The Bazaar at SLS
Chef Jose Andres brings his unique gastronomy skills to South Beach
The Bazaar at SLS
1701 Collins Ave., Miami Beach; 305-674-1701
The Goods: Famed chef Jose Andres brings his unique gastronomy skills to South Beach with a mash-up of cuisines at The Bazaar at SLS.
Ambience: The restaurant straddles the SLS Hotel upon entering, with a more modern dining area by the front doors, and a more playful setting by the back doors. We suggest the back area, which is lined with couches and chairs, different styles of tables, a giant chandelier and plenty of art to lose yourself. (Think the living and dining area of someone’s large mansion all squeezed into one room.) The setting allows you to find something new each time you dine, and we’re including the people-watching factor, too.
Backstory: Andres, who hails from Spain, is a chef who likes to do his research before creating a menu.
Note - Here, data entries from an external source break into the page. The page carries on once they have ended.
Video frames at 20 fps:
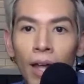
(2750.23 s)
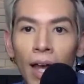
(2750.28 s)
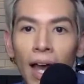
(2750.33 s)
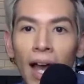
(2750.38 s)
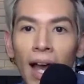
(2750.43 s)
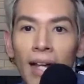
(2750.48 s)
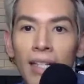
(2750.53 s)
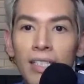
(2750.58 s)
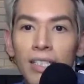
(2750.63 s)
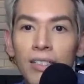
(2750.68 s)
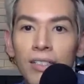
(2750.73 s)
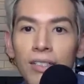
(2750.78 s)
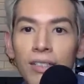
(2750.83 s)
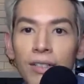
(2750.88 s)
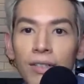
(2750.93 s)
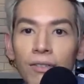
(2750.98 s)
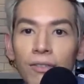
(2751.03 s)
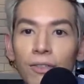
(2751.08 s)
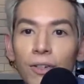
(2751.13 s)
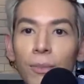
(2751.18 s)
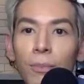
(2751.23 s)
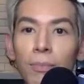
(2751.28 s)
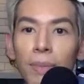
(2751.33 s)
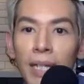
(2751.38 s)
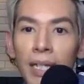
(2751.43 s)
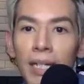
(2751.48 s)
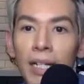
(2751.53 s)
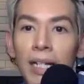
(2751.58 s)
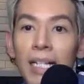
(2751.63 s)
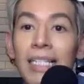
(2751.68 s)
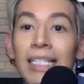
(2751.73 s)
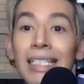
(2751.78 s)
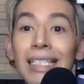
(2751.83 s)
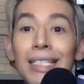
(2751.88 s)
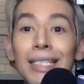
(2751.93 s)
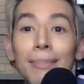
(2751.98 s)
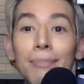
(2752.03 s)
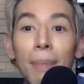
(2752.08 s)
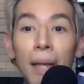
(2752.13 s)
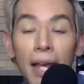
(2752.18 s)
As for being a
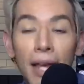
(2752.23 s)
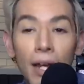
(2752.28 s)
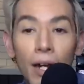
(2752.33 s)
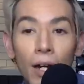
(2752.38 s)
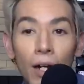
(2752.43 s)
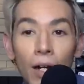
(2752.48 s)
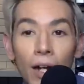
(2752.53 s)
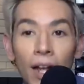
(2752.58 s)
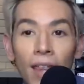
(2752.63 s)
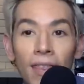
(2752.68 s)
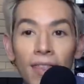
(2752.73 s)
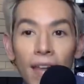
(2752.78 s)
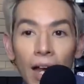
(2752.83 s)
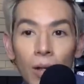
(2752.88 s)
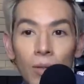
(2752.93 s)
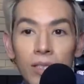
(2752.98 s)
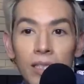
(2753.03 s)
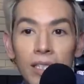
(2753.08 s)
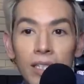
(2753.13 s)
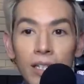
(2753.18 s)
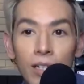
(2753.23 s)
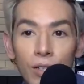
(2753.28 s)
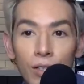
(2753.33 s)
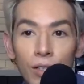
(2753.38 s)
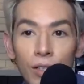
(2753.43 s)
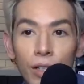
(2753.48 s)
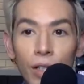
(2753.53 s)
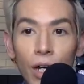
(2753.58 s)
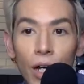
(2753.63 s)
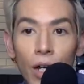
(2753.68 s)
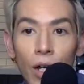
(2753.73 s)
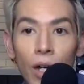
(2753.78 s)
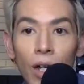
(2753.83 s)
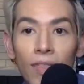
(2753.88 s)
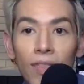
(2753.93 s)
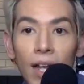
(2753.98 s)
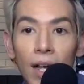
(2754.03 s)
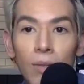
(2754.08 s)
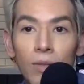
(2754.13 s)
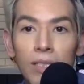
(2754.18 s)
spare, 1,000 years ago,
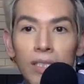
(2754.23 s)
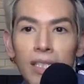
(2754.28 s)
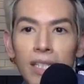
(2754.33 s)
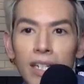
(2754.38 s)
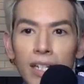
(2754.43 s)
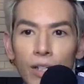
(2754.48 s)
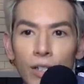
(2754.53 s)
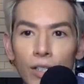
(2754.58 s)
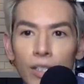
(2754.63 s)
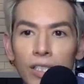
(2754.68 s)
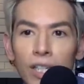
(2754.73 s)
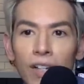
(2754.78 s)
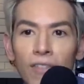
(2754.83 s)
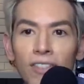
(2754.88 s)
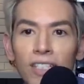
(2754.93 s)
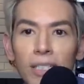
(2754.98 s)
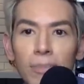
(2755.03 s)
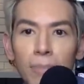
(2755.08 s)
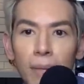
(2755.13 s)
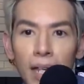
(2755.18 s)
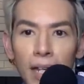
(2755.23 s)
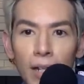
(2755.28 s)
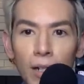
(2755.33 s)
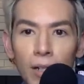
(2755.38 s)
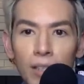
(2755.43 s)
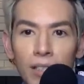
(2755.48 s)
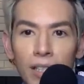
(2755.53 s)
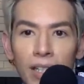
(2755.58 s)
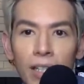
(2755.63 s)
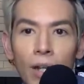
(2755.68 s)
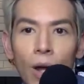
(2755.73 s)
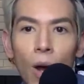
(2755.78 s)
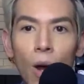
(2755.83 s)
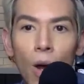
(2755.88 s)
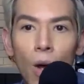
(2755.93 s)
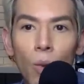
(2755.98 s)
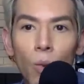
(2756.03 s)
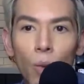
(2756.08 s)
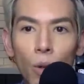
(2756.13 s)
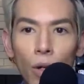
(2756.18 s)
1,000 years of spares in
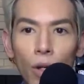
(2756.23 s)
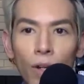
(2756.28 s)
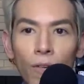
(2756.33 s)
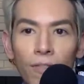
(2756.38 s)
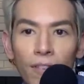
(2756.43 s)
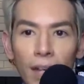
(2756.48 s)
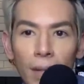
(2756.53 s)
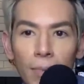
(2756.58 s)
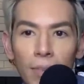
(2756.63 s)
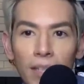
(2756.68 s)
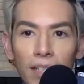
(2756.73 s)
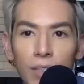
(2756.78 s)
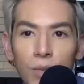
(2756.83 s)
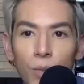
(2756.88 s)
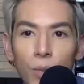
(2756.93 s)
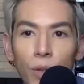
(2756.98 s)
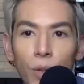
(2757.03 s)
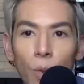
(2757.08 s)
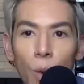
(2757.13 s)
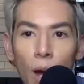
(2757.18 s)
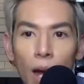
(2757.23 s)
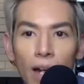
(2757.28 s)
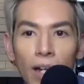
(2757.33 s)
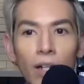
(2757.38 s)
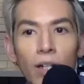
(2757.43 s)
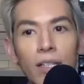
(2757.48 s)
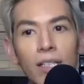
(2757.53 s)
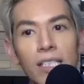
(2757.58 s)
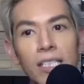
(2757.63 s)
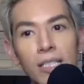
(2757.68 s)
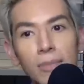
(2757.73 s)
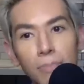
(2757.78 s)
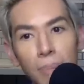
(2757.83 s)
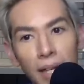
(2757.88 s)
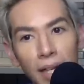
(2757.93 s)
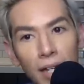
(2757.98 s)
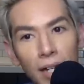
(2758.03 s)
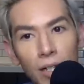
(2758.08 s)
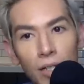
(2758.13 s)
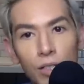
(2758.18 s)
all royal families require
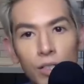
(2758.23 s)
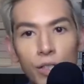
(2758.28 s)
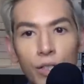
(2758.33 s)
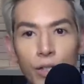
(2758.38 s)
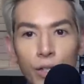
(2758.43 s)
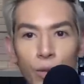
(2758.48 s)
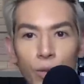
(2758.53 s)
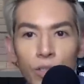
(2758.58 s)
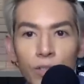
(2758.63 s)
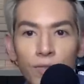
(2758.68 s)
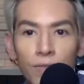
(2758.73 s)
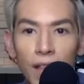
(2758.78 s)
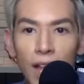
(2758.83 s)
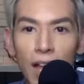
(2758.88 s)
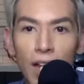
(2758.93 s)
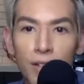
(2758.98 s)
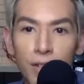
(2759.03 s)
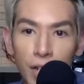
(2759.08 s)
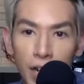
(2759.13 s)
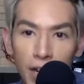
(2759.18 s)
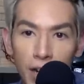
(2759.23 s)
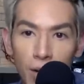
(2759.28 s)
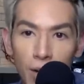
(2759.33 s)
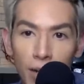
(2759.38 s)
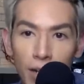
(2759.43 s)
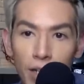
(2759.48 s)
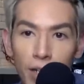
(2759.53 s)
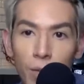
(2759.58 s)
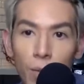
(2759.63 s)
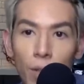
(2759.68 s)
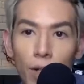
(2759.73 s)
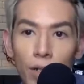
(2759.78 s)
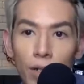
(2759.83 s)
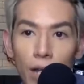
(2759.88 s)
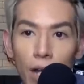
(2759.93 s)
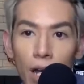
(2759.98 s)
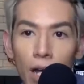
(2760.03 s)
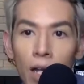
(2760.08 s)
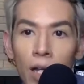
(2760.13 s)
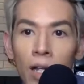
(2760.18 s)
spares. Newsflash, Harry, you are
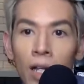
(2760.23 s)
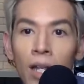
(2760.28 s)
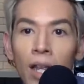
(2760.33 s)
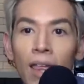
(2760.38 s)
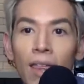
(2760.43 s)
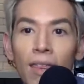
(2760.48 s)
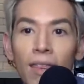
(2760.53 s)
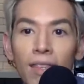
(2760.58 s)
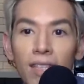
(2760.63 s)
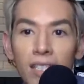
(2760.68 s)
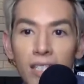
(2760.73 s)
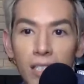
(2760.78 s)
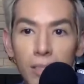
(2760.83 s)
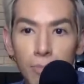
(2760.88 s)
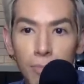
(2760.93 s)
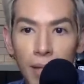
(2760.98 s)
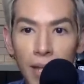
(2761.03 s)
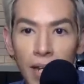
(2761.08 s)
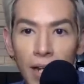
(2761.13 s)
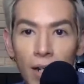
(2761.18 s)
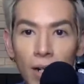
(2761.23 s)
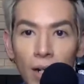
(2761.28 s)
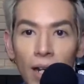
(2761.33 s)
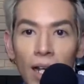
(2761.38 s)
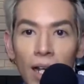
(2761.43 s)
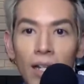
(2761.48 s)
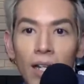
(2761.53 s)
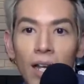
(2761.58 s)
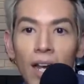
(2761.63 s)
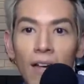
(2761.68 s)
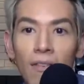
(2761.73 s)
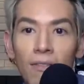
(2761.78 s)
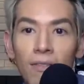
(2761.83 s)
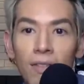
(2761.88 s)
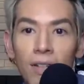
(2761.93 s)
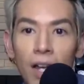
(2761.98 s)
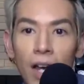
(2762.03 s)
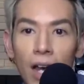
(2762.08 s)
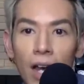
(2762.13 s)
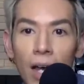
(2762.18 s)
not the spare and have
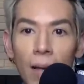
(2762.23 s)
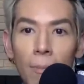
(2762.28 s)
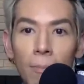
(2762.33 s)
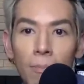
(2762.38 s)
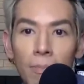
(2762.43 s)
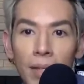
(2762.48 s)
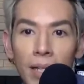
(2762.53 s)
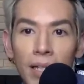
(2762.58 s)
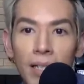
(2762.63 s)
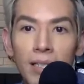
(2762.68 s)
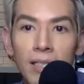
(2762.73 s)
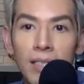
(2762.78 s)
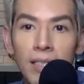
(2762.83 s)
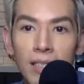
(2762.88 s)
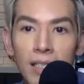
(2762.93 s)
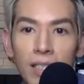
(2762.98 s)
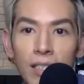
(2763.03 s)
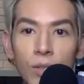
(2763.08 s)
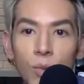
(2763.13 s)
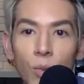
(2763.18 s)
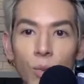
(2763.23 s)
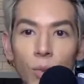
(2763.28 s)
not been since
With Miami, he was struck by the preservation of Art Deco styles – even the SLS Hotel had to keep portions of the previous hotel’s style intact. With that in mind, Andres discovered a similar Art Deco connection from Singapore where they embraced the architecture in the 1930s, and that provided the inspiration for his menu “Miami Meets The World” – a combination of Singapore favorites with a Miami-twist. The restaurant has two menus to choose from, one with more traditional Spanish selections. Each menu is extensive, with a combined 70 selections, but don’t feel overwhelmed, and when ordering trust your gut – or rather, your tastebuds. We recommend jumping head-first into the Asian-Latin combo.
The Grub: This is where Andres’ creativity comes through, at times forcing you to take small bites to make sure you savor every flavor. Start off with the Bao con Lechon ($18 for 2), a Chinese bun stuffed with pork belly that will leave you craving for more. The Japanese Tacos ($10) feature grilled eel, shiso, wasabi and pork chicharrones, but it’s the thinly sliced cucumber that serves as the shell. Smoked oysters ($15) come in the shell but with a smoked apple mignonette that just melts in your mouth. Other impressive choices included the Empanada a la Gallega “Spring Roll” ($14), a plate of the Cuban Escabeche “Estefan’s Way” with hamachi, pickled onions and sour orange ($19) and the ‘Cubano’, a small sandwich of Iberico ham, Swiss cheese, mustard and pickle that looks like a small Cuban sandwich but when you bit into it feels like it dissolves and vanishes into thin air. Cocktails are a must at dinner (make sure Edwin makes your drink) as even the Cuba Libre is made with Coca-Cola imported from Mexico to allow for a sweeter soda. And for dessert there are two ways to go – the deconstructed Key Lime Pie, which has taken all of the elements of the pie and separated them in presentation, or the Banana Mojito, which is not a drink but rather something the looks more like a banana split but tastes just like a cocktail.
Verdict: A must-dine spot for couples or groups of four who are looking for that unique, creative and special-occasion experience at a must-see hotel.